The output lands as a structured artifact. A product manager or technical lead reviews it. This takes minutes, not hours, because the artifact is structured and opinionated. Did the agent correctly identify the SAID requirements? Are the open questions complete? The review is a confirmation pass, not a reconstruction.
Load the product-manager profile against the reviewed artifact. The profile produces a PRD with properly scoped user stories, explicit non-goals, and flagged open questions.
Now the PRD becomes the agenda for the working session that produces the actual spec. The product manager, technical architect, and (where relevant) a data architect or platform lead sit down to discuss how they want to execute. What architectural approach fits this problem? What do we already have that we should reuse? What risks do we need to design around?
This conversation is recorded too.
That second transcript feeds into a different set of skills: the C4 diagramming skill produces architecture views, the ADR authoring skill captures architectural decisions, the arc42 context skill maps system constraints. The SDD pipeline takes the full picture and produces implementable specifications with acceptance criteria, edge cases, non-functional requirements, and data contracts.

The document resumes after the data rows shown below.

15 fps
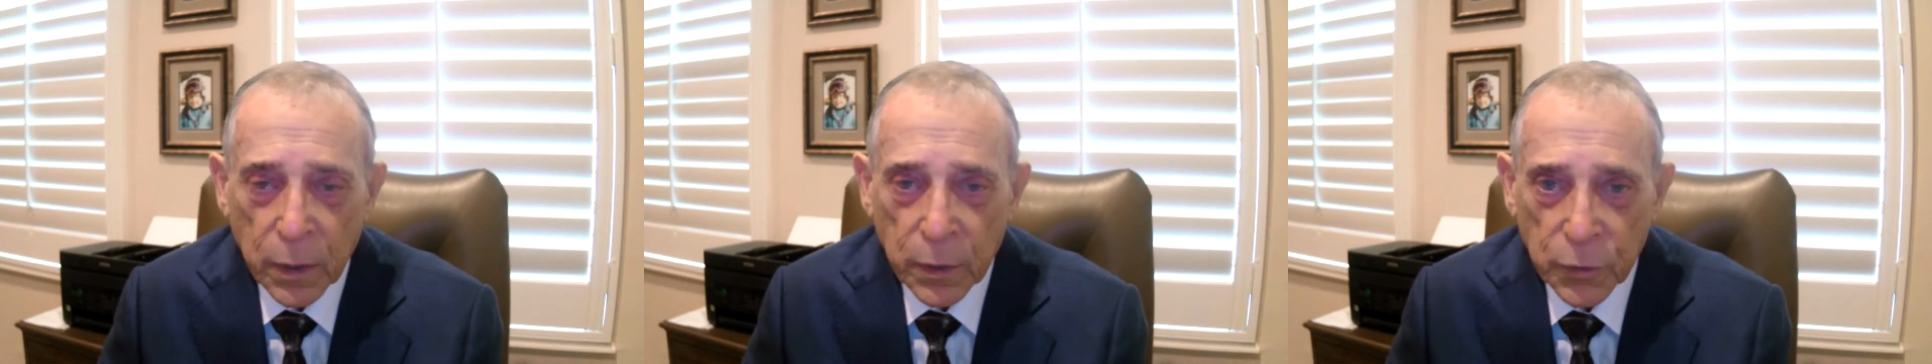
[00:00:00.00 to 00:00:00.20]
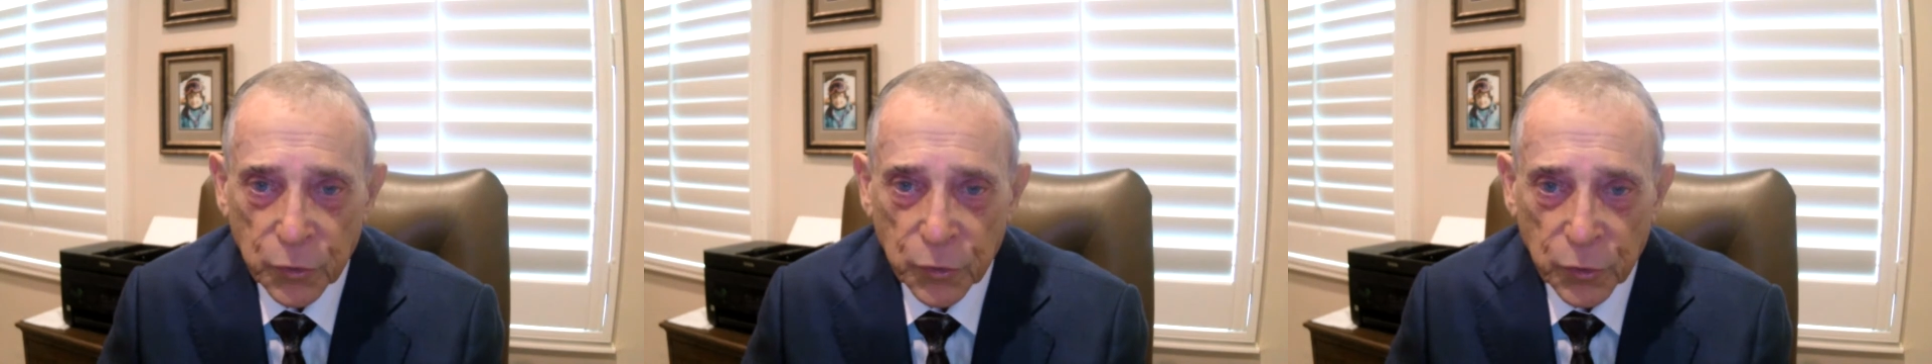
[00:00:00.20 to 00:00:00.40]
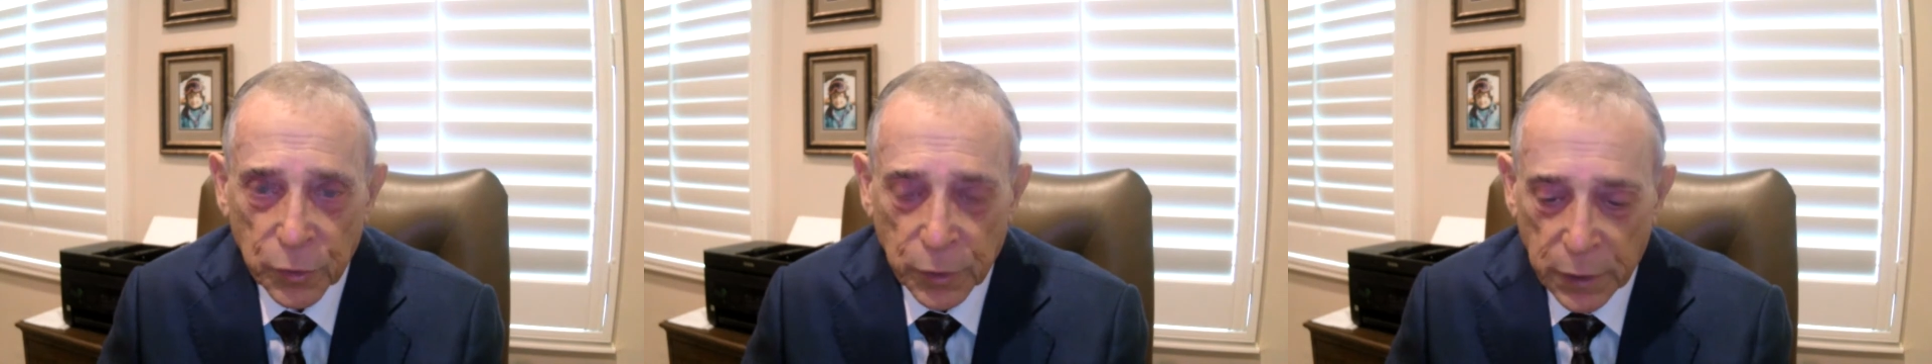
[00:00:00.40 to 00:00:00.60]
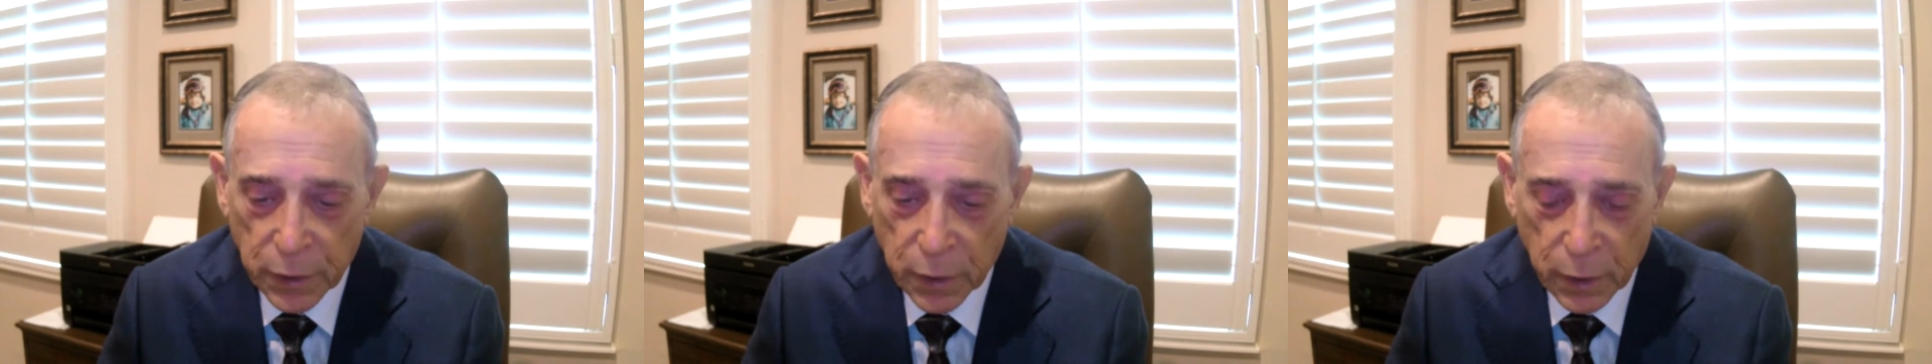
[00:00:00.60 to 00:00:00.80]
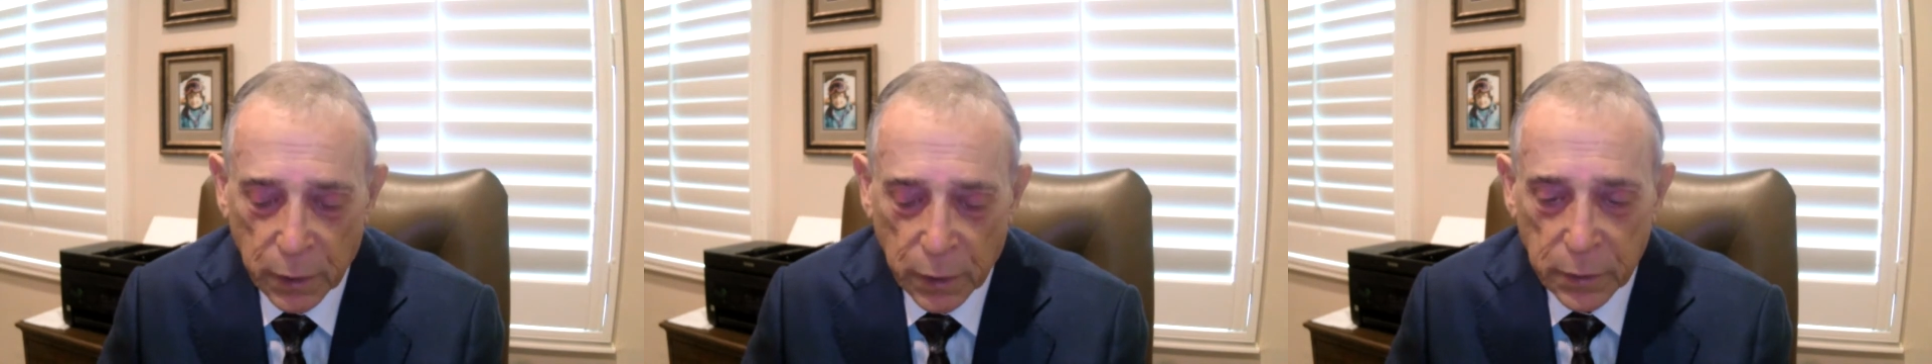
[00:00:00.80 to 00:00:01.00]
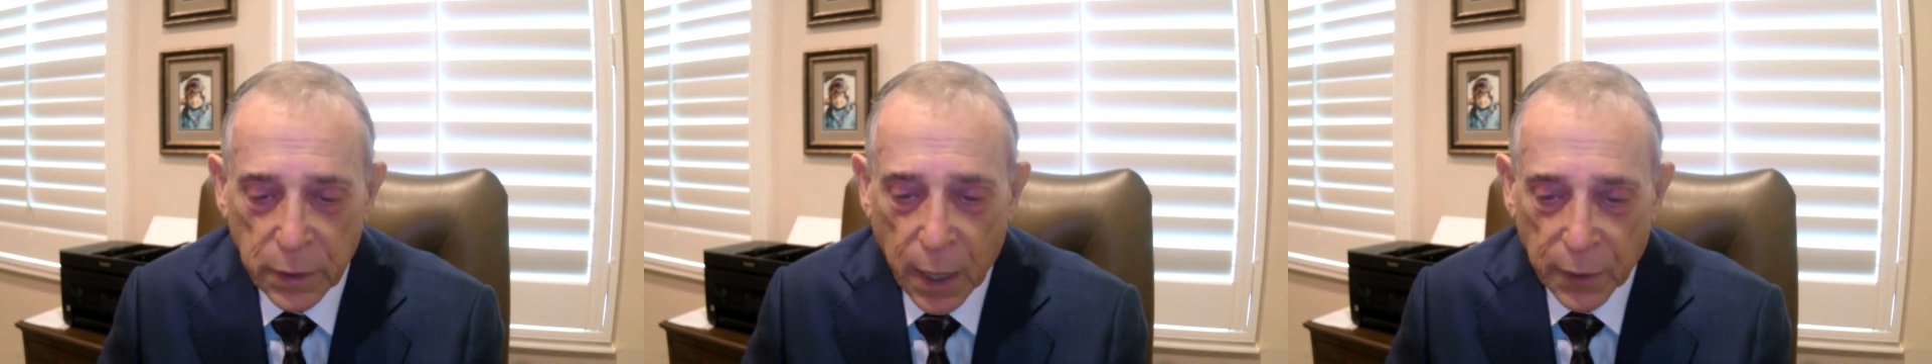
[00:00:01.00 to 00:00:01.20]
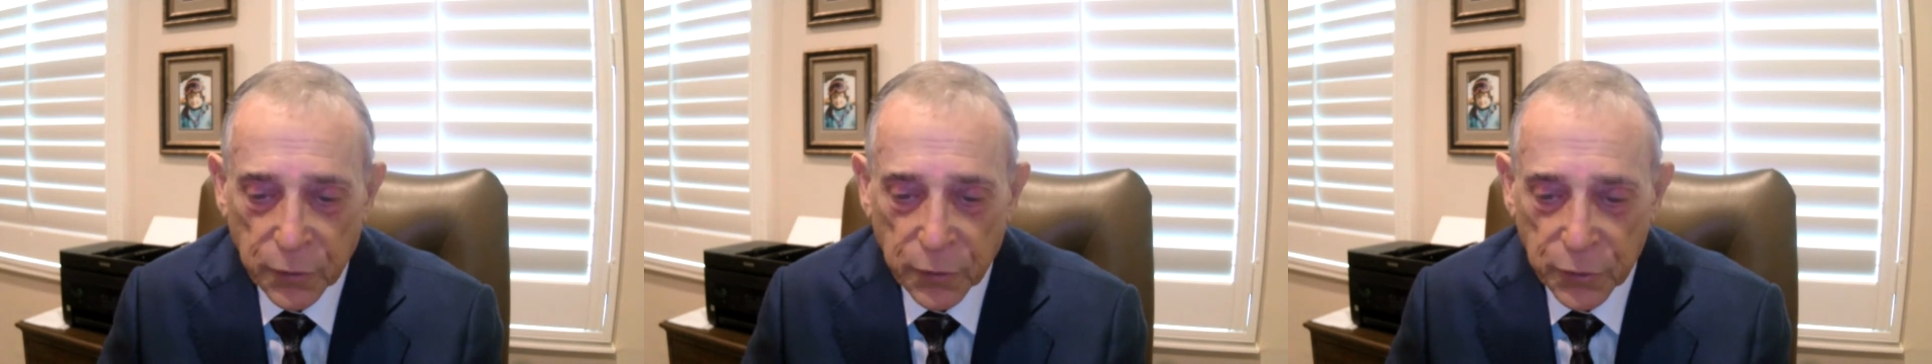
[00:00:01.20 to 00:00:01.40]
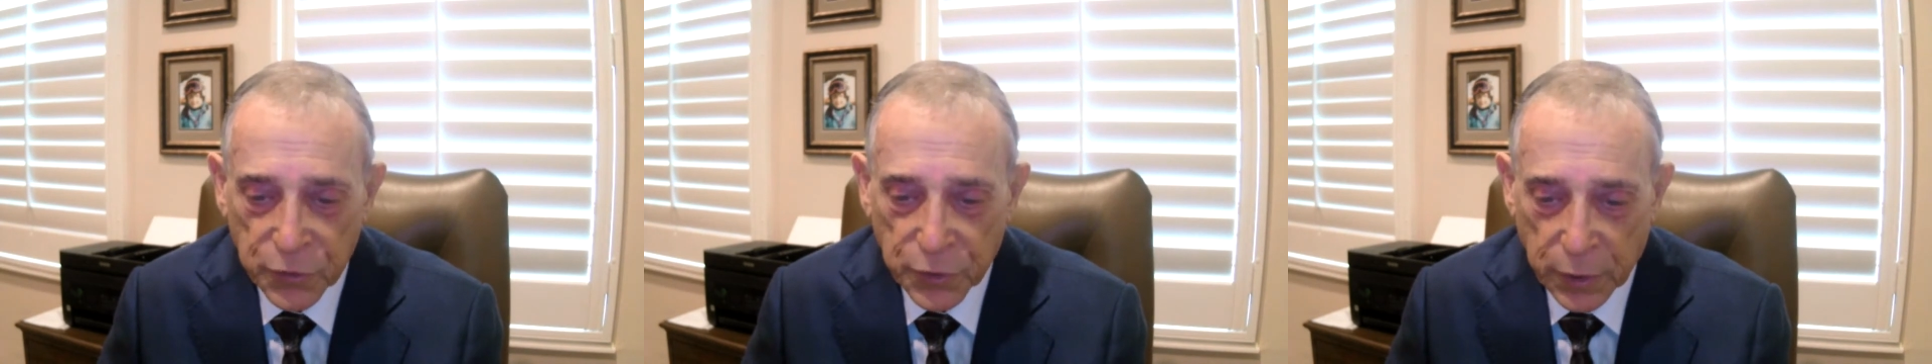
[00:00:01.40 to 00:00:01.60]
usually
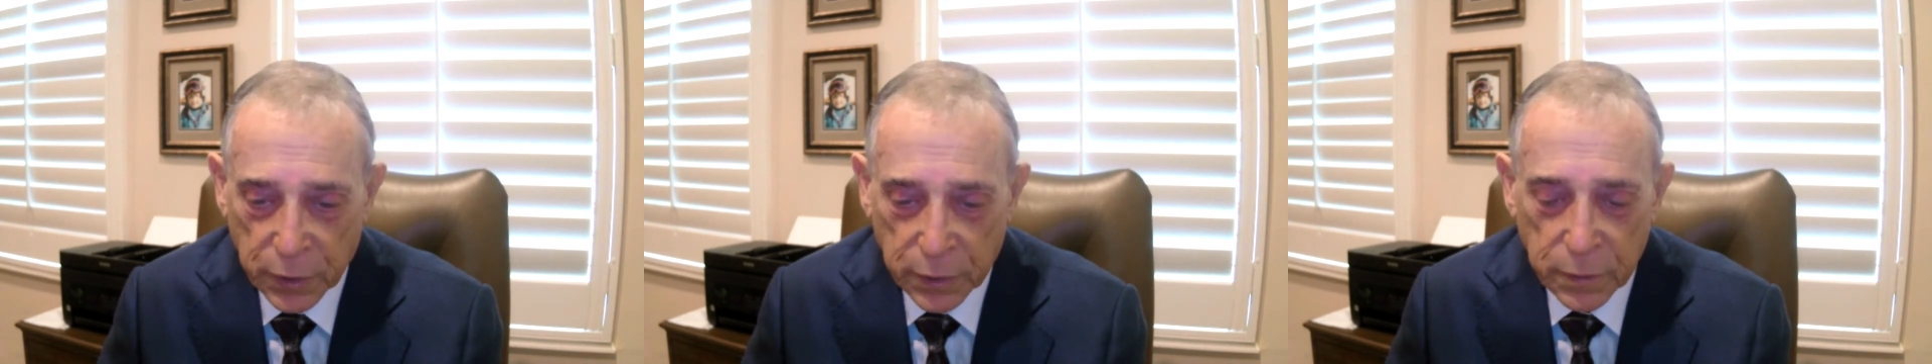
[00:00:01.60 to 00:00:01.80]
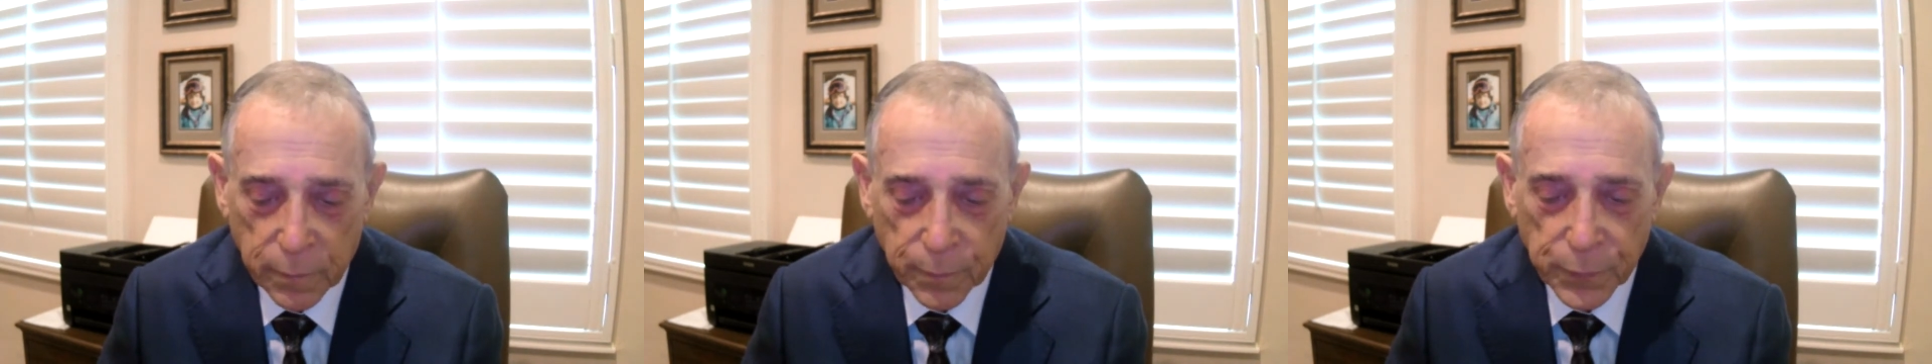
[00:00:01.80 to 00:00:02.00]
doctors that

The end-to-end pipeline: two transcripts, three phases, multiple specialist profiles, verifier gates at every transition. No information loss between handoffs.
Every spec carries an audit trail back to its origin. Every decision is documented. Every open question is flagged.

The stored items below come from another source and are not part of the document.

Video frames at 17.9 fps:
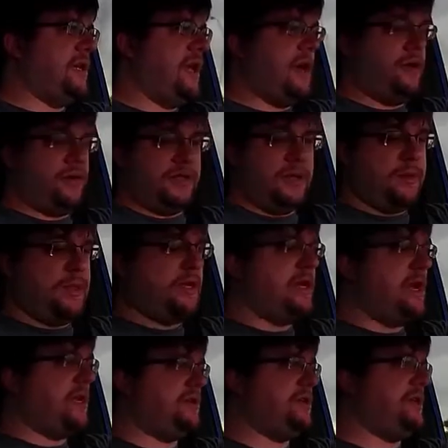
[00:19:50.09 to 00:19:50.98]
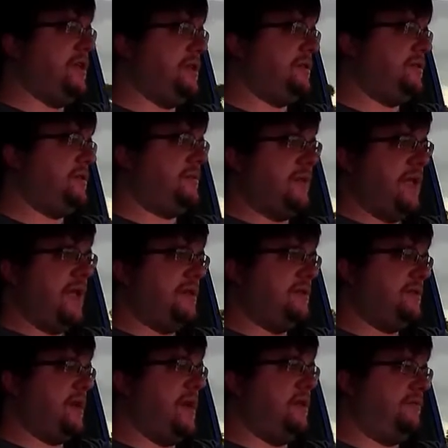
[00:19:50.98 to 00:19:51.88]
Now, some of the notchiness
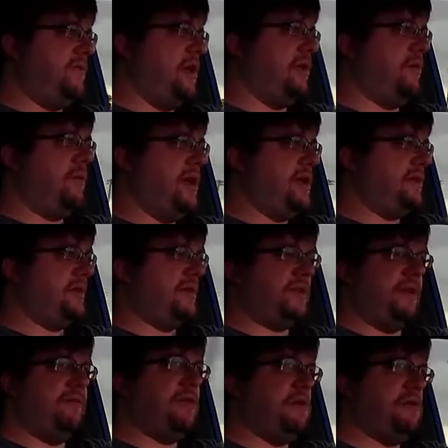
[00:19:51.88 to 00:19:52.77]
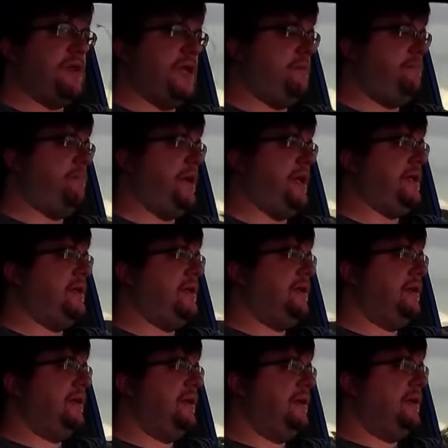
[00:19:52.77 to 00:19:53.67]
has kind of gone away since I've owned it, but
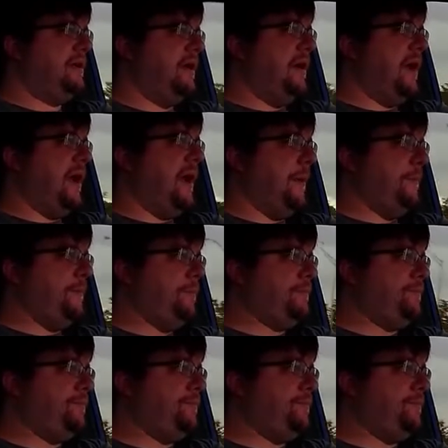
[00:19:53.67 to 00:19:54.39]
um,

If you are running a software factory at Level 4 or 5, those specs feed directly into the implementation pipeline. If you are at Level 2 or 3, they give your engineering team better requirements than they are getting today from rushed product meetings and hallway conversations.
A meeting that used to end when you left the Zoom now ends when your agent hands you a draft spec. You do not lose the 80 percent of signal that falls through the cracks of human note-taking. And as your organization climbs the autonomy levels, you are not bottlenecked by spec throughput because the pipeline is already in place.
The Factory Needs Fuel#
The AI coding agent industry is obsessed with one question: how fast can we generate code? Every new model release, every new agent benchmark, every demo video centers on implementation velocity. And the gains are real. But generation speed is only one side of the equation.

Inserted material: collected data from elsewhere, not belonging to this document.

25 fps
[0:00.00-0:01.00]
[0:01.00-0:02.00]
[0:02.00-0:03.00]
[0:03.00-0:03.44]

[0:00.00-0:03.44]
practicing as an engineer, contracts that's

A factory that can build anything but can only be fed by humans writing specs by hand is a factory running at 20 percent utilization. The bottleneck has moved upstream. The tools for breaking through that bottleneck exist today. They are open source. They start with the simplest possible input: a transcript from a meeting you should have been recording anyway.
Clone the hermes-profiles repository. Load the product-discovery skill and the SDD pipeline from the agent-skills repository. Wire them into any agent platform that supports the Agent Skills format. The pipeline runs. The spec ceiling breaks.
The question is not whether your organization will hit this ceiling. It’s whether you will have the pipeline in place when you do.